+++ SOURCE DATA +++

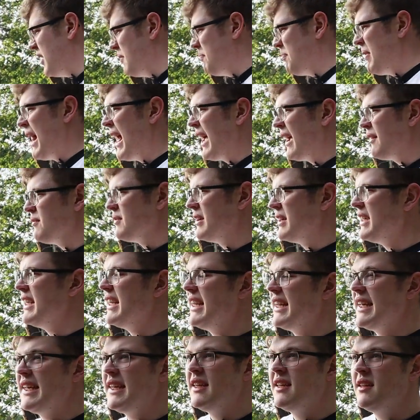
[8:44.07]
black
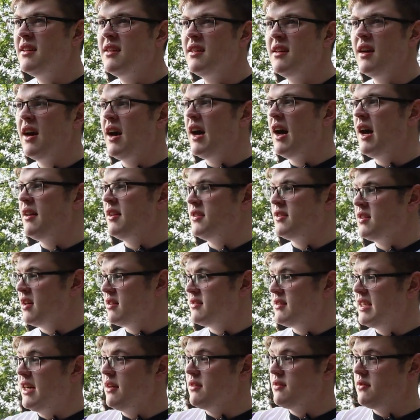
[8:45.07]
really. The
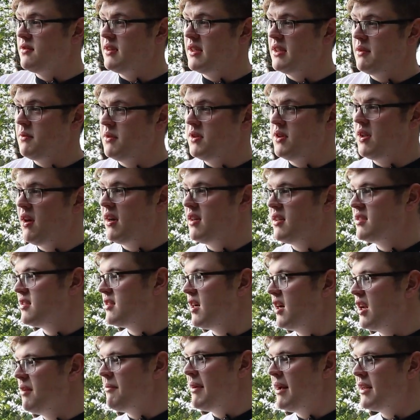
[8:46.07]
ducktails with the nice
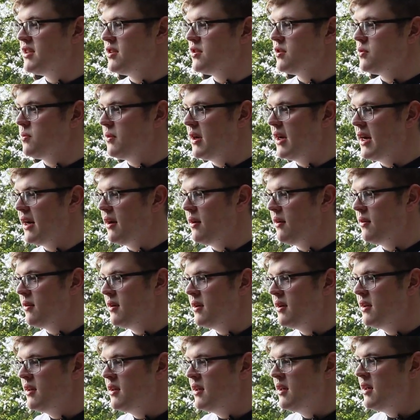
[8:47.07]
colour match as well.
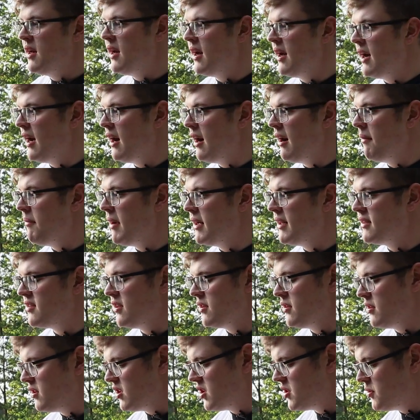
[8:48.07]
And so
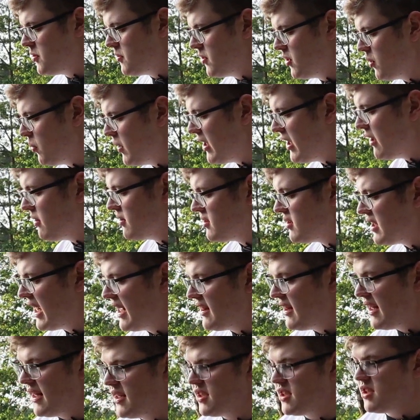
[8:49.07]
the wheels
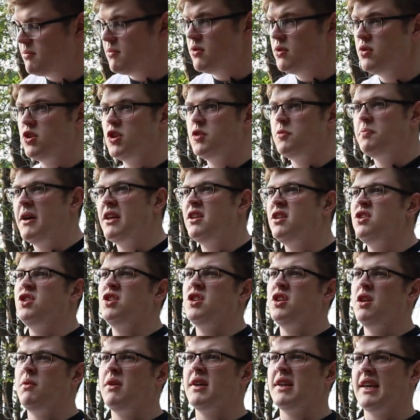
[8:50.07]
and then some new
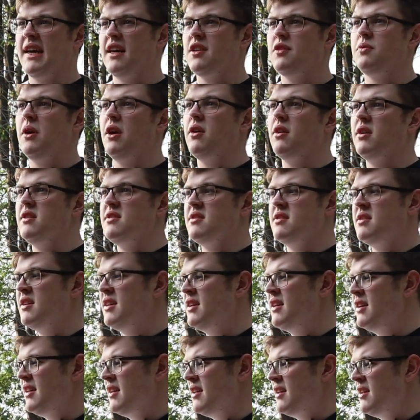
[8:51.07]
suspension I want to get as well, because
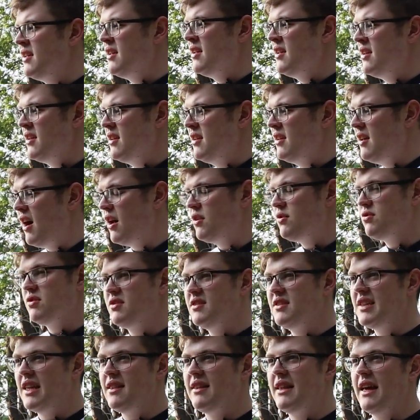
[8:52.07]

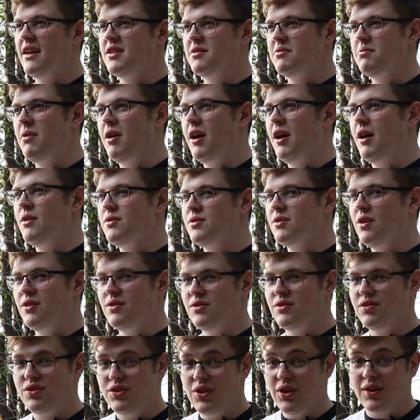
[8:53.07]
110,000 miles on
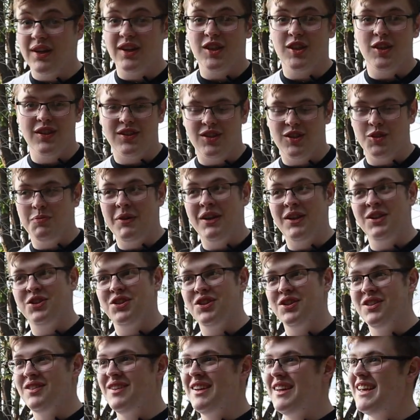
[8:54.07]
stock
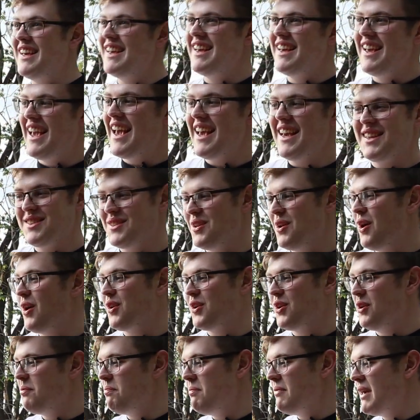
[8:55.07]
suspension is not a
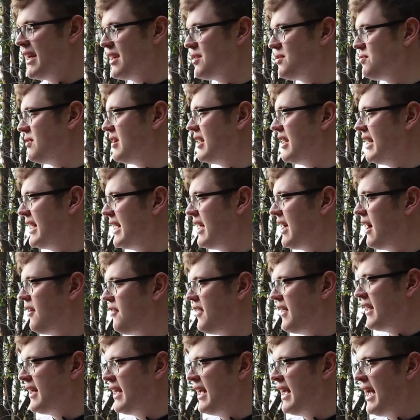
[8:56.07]
good mix really. I
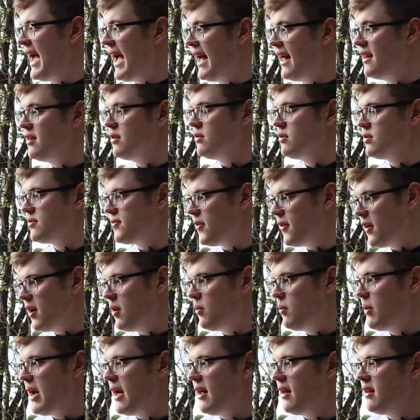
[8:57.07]
think it handles very
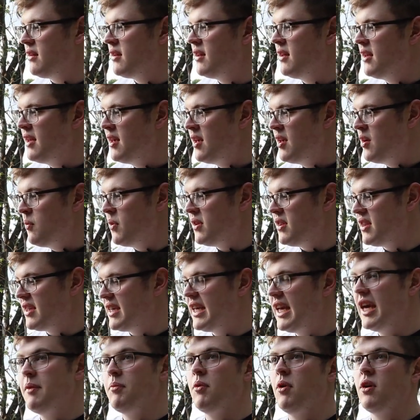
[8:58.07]
well with the
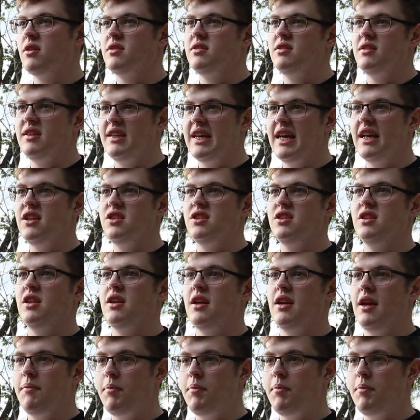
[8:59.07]
gearbox and the engine and it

+++

YOUR TASK:
Output the listing above exactly as it stands; no picture should appear.

TASK RESULT:
[8:44.07]
black
[8:45.07]
really. The
[8:46.07]
ducktails with the nice
[8:47.07]
colour match as well.
[8:48.07]
And so
[8:49.07]
the wheels
[8:50.07]
and then some new
[8:51.07]
suspension I want to get as well, because
[8:52.07]

[8:53.07]
110,000 miles on
[8:54.07]
stock
[8:55.07]
suspension is not a
[8:56.07]
good mix really. I
[8:57.07]
think it handles very
[8:58.07]
well with the
[8:59.07]
gearbox and the engine and it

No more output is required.